Abstract
In this Perspective, Wayne D. Hall & Michael Farrell discuss the current need for alternative strategies in the rising opioid crisis in the US and the necessity to fund evidence-based treatment initiatives to reduce the death toll.
Over the past two decades, the United States population has experienced an extraordinary increase in the rates of death from opioid overdose. A steep rise in fatal overdoses caused by pharmaceutical opioids observed over the last 15 years [1] has been overtaken by rapidly increasing rates of heroin and illicit fentanyl overdose death as the supply of prescription opioids has been reduced [2]. In 2017, there were estimated to be 68,400 drug overdose deaths in the US [3], more than the annual number of deaths from AIDS at the height of that epidemic. These deaths have contributed to an overall decrease in life expectancy among middle-aged white people in the US [4].
Research by Angela Russolillo and colleagues, published this week in PLOS Medicine [5], highlights an effective way of reducing these opioid overdose deaths, namely by increasing the number of opioid-dependent persons who receive methadone-assisted treatment. The authors studied mortality in a high-risk population of 14,530 opioid-dependent offenders in British Columbia, Canada who were treated and followed-up using death and treatment registers from 1998 to 2015. Their findings showed that receipt of methadone-assisted treatment in the community substantially reduced mortality from external causes of death (adjusted hazard ratio [AHR] = 0.41 [95% CI 0.33–0.51]) and nonexternal causes of death (AHR = 0.27 [95% CI 0.23–0.33]) as well as substantially reducing the risk of death from opioid overdose (AHR = 0.39 [95% CI 0.30–0.50]). These differences persisted after controlling for potential confounders and when a competing risks analysis was conducted.

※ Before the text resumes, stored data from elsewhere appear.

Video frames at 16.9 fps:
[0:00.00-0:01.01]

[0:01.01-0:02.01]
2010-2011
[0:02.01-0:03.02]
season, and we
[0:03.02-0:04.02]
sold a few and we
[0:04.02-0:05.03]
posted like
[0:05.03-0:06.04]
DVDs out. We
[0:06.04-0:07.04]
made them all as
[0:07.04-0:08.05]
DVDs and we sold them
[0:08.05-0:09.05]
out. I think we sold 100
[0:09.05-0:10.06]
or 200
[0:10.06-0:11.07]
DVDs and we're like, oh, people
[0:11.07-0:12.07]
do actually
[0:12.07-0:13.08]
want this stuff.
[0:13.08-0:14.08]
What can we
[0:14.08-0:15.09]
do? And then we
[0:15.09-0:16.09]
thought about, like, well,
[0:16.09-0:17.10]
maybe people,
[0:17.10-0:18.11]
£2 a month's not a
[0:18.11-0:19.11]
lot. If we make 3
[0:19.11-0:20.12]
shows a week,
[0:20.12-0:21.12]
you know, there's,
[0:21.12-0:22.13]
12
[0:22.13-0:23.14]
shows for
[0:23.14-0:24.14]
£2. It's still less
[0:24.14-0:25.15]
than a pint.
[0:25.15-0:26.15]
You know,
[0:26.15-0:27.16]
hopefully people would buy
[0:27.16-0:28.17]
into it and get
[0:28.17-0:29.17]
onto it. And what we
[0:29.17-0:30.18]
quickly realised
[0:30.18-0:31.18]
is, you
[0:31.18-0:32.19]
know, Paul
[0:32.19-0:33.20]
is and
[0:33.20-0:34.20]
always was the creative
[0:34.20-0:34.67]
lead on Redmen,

Opioid-dependent offenders are a population at high risk of fatal opioid overdose for several reasons. They have a very elevated risk of overdosing when they leave prison with a reduced tolerance and return to opioid use, as most do without treatment [6]. The risk of dying accumulates with repeated cycles of incarceration and release. These offenders are also often of low socioeconomic status, have high rates of homelessness, and are less likely to seek, or receive, treatment for their opioid dependence. As Russolillo and colleagues show, despite these disadvantages, opioid-dependent offenders who were enrolled in methadone-assisted treatment had a much lower risk of dying from an opioid overdose.
There are additional good public health reasons for expanding methadone-assisted treatment for opioid dependence. Systematic reviews of clinical trials and observational studies show that methadone reduces the frequency of illicit opioid use, the criminal activity that users engage in to fund their opioid use, and their risk of rearrest [7]. It also reduces infection and transmission of blood-borne virus infections, such as hepatitis C and HIV [7].

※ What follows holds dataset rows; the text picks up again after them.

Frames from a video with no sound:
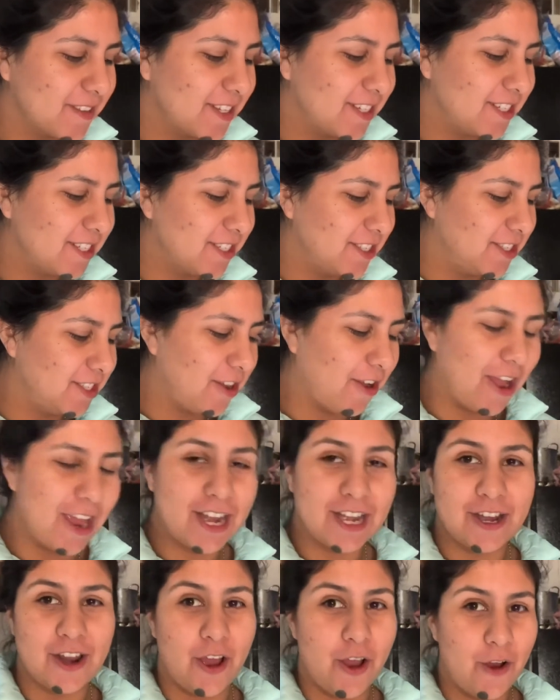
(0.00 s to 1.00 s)
just so I
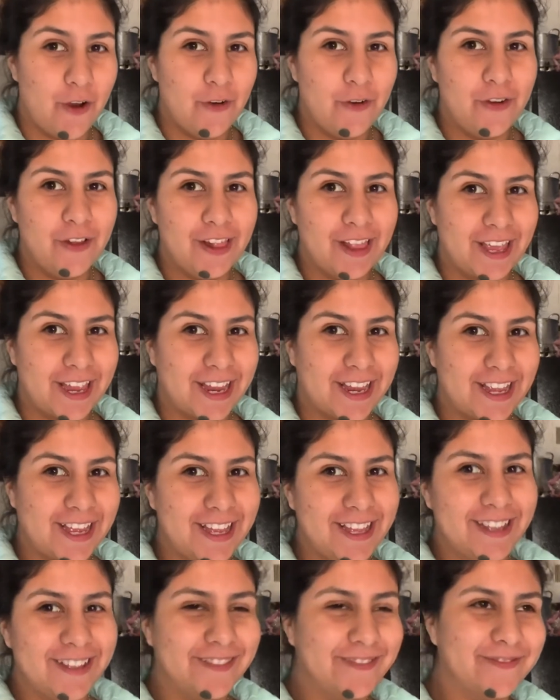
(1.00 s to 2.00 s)
know what
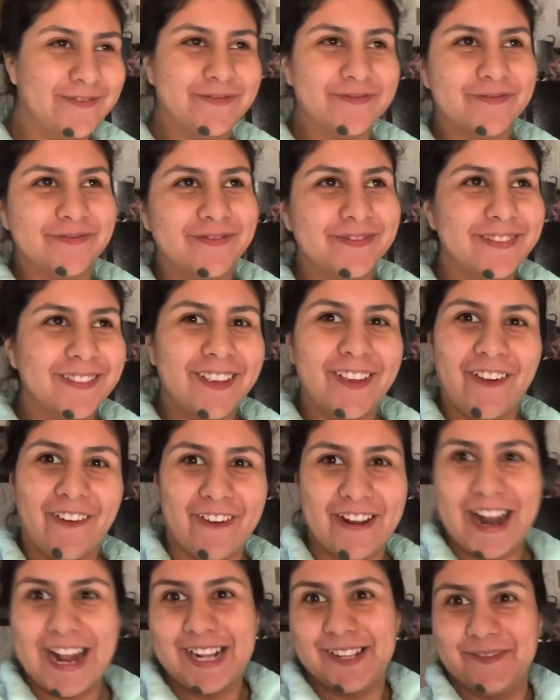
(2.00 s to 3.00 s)

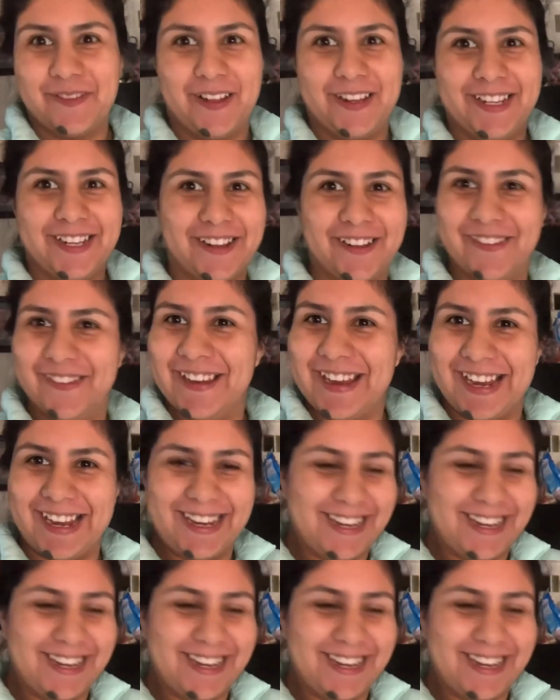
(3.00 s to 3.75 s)
I spend in a week.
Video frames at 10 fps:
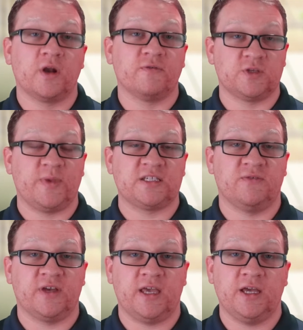of the
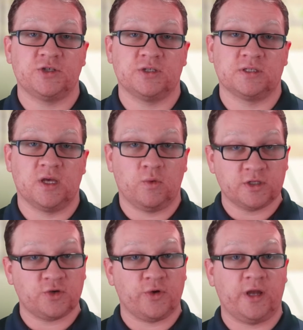specifications that
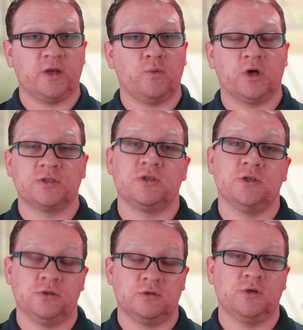was created was
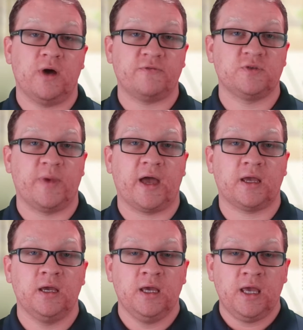the U2F spec.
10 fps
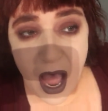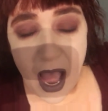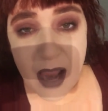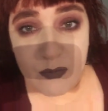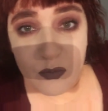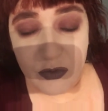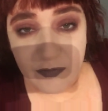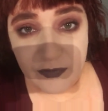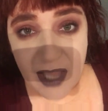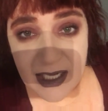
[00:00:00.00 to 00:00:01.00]
I'm
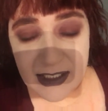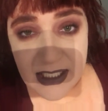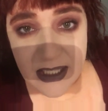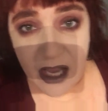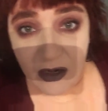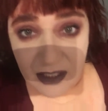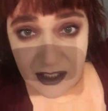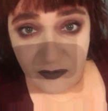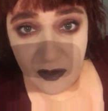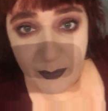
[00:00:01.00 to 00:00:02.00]
reflecting their
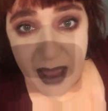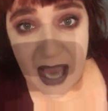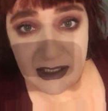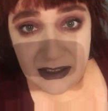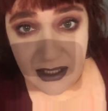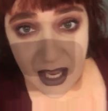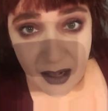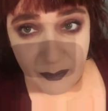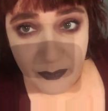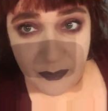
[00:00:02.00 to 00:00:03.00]
evil back to
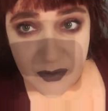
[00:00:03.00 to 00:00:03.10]
them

US President Donald Trump has declared opioid overdose deaths a public health emergency and appointed a commission to advise him on how to end it [8]. The Commission’s report recommended (among other things) an expansion of medication-assisted treatment for opioid dependence, but the President has so far not allocated any funds to expand treatment. He has preferred publicly appealing, low-cost strategies, including media campaigns about the dangers of opioids, reducing opioid prescriptions, and capital punishment for opioid dealers [9]. The first of these—media campaigns—will do little on its own. Regarding the second, while reducing opioid prescriptions would be useful, this approach fails to address the increasing rates of death from heroin and illicit fentanyl. Finally, the third strategy has little chance of reducing opioid deaths.
A failure to expand effective treatment will ensure that opioid overdose deaths in the US continue to increase. This is especially likely if state governments adopt other policies that will increase the risk of fatal overdoses, e.g., imprisoning more opioid users, charging opioid users with murder if they supply drugs to peers who die of an overdose [10], and restricting the treatment offered to detoxification and drug-free rehabilitation [7].

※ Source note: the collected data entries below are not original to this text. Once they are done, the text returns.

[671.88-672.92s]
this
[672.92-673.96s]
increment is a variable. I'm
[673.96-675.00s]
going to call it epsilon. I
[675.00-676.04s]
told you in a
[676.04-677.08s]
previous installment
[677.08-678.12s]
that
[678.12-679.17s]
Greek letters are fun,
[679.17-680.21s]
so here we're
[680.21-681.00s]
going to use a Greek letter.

If the US government wants to reduce the unconscionable toll that opioid overdose deaths are taking among its citizens, then it needs to adopt the effective public health approaches advocated by expert committees [11] and commissions [8]. This should include increasing access to methadone- and buprenorphine-assisted treatment [12] and maximising their uptake by funding educational programs to reduce the stigma of addiction that discourages treatment seeking. The latter will need to address the prejudice in the community, often shared by opioid-dependent people and treatment practitioners, that drug-free approaches to treatment are the only acceptable way to treat opioid dependence.
Expanded treatment will need to be accompanied by other measures to reduce overdose deaths among opioid users who are not in treatment. These should include the distribution of the opioid antagonist naloxone to first responders and people seeking treatment for opioid dependence so that bystanders can reverse opioid overdoses and prevent deaths [13]. It may also include trials of supervised injecting facilities in locations where homelessness and street-based injection are common [7].
Acknowledgments
We would like to thank Sarah Yeates for her assistance in preparing this commentary for publication.
Abbreviation
- AHR
adjusted hazard ratio
Funding Statement
The authors received no specific funding for this work.
Footnotes
Provenance: Commissioned; not externally peer reviewed.